Advances in Nucleic Acid-Based Therapies

• Over 4,000 genetic diseases have been characterized, but the application of gene therapy has made little impact in practice due to various challenges.
• Antisense technology is a nucleic-acid-based approach to down-regulate the expression of gene products by generating short, single-stranded stretches of nucleic acids with a specific sequence.
• Antisense oligonucleotides are being assessed as therapeutic agents in the treatment of cancer and viral infections.
• Antisense oligos display desirable characteristics, including specificity, low toxicity, and ease of manufacture.
• Vitravene (fomivirsen) is the first antisense product approved by the FDA for the treatment of cytomegalovirus retinitis in AIDS patients but was later withdrawn from the EU market due to poor sales.
• Vitravene is a 21-nucleotide phosphonothioate based product administered via direct injection into the eye.
• RNA interference (RNAi) is an innate cellular process that achieves silencing of selected genes via an antisense mechanism.
• RNAi represents a sequence-specific post-translational mechanism of gene expression induced ultimately by dsRNA.
• The siRNA is incorporated into a multi-subunit effect or complex known as an RNA-induced silencing complex (RISC).

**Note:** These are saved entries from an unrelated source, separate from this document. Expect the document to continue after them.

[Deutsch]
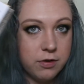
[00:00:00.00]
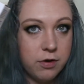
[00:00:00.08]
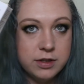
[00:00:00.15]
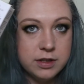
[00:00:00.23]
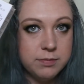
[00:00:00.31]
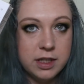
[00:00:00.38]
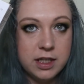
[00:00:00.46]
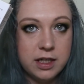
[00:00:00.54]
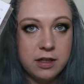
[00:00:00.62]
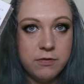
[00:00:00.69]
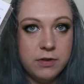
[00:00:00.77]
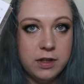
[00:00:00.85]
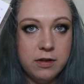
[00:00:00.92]
konnte mir da
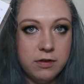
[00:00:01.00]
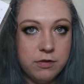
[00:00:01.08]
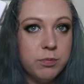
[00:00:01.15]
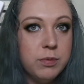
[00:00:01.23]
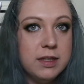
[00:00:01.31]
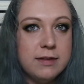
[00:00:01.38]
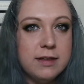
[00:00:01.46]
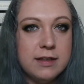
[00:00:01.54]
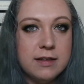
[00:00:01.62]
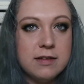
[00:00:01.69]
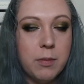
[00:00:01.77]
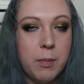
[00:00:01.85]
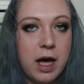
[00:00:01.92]
irgendwie zumindest die
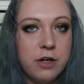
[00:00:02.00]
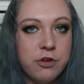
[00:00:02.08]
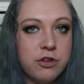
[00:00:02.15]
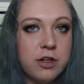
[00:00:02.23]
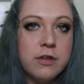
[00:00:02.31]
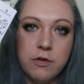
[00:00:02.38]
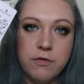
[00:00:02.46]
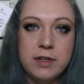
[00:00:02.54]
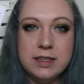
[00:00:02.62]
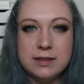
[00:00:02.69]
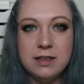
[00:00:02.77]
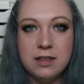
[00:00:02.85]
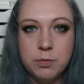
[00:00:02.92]
Tester mal anschauen, auch wenn
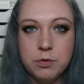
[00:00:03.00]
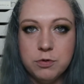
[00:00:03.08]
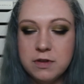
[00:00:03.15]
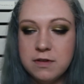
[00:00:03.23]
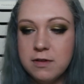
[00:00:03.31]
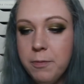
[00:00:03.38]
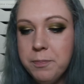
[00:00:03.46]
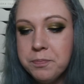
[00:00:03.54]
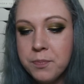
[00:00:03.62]
ich sie nicht benutze.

• The first clinical trial based on siRNA was reported in 2010, demonstrating its efficacy when administered systemically to patients with skin cancer melanoma.
• Both antisense technology and RNAi hold potential as therapeutic agents for various diseases.
• Further research and development are needed to overcome the challenges and optimize the therapeutic potential of nucleic acid-based therapies.